Abstract: This paper examines a model of delegated investment within the framework of a noisy rational expectations equilibrium. Portfolio managers can acquire costly signals about asset payoffs but incur portfolio management costs. They receive compensation from delegated investors and make investment decisions on their behalf. The optimal contract includes a benchmark component that mitigates agency frictions arising from portfolio management costs. The precision of private signals chosen by portfolio managers is determined by equilibrium market conditions. Private and public signals substitute. When portfolio management costs increase, both the performance and benchmark components of the optimal contract increase, less private signals are aggregated into the public signal, leading to a worse public price informational efficiency. When a social planner has sufficient concerns on the welfare of direct investors or liquidity providers, the social optimal public price informational efficiency improves comparing to the decentralized economy counterparts.”
Haotian Zong
Title: Cost‐Aware Sequential Testing for Human-in-the-Loop LLM Tasks
Abstract: Large language models (LLMs) underpin applications ranging from automated customer support to machine translation, yet their reliable deployment depends on rigorous evaluation, safety checks, and human-in-the-loop feedback.
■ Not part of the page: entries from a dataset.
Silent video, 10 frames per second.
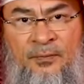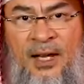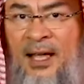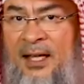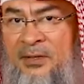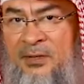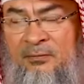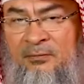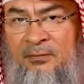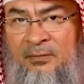As
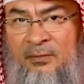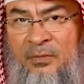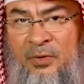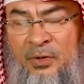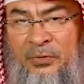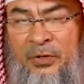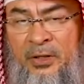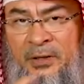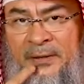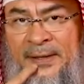you've
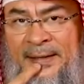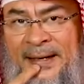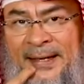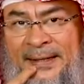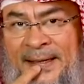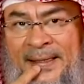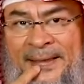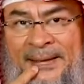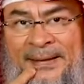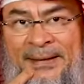heard in the hadith,
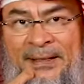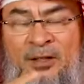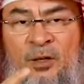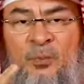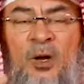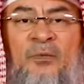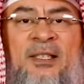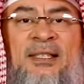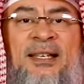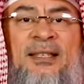the Prophet
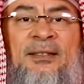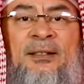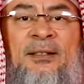said,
In practice, each human judgment or safety audit carries a nontrivial cost, arrives at random times, and can yield noisy or even conflicting assessments. Existing methods often rely on fixed sample sizes or static quality thresholds, offering little adaptivity to streaming, costly feedback. We propose a general Bayesian sequential testing framework that models these interactions under uncertainty and cost constraints. Our framework is broadly applicable to a range of LLM-centric tasks, such as annotator performance monitoring, human evaluation of new models, red-teaming for safety testing, and automated data filtering. A key feature of our approach is modeling the arrival of information signals--such as individual human annotations or safety‐audit outcomes--as a Poisson process, capturing the random, noisy dynamics inherent in human-in-the-loop feedback. We derive a diffusion approximation of the tester’s posterior belief over the unknown binary state (e.g.\ annotator reliability or model safety) in a high-frequency, weak-signal regime, and characterize optimal stopping rules that balance misclassification risk against information-acquisition cost. Our results yield interpretable stopping rules and clarify the trade-offs between information precision, acquisition cost, and decision risk in sequential testing environments. Together, these insights provide a practical blueprint for designing adaptive, cost-effective human-in-the-loop evaluation and safety pipelines for LLMs.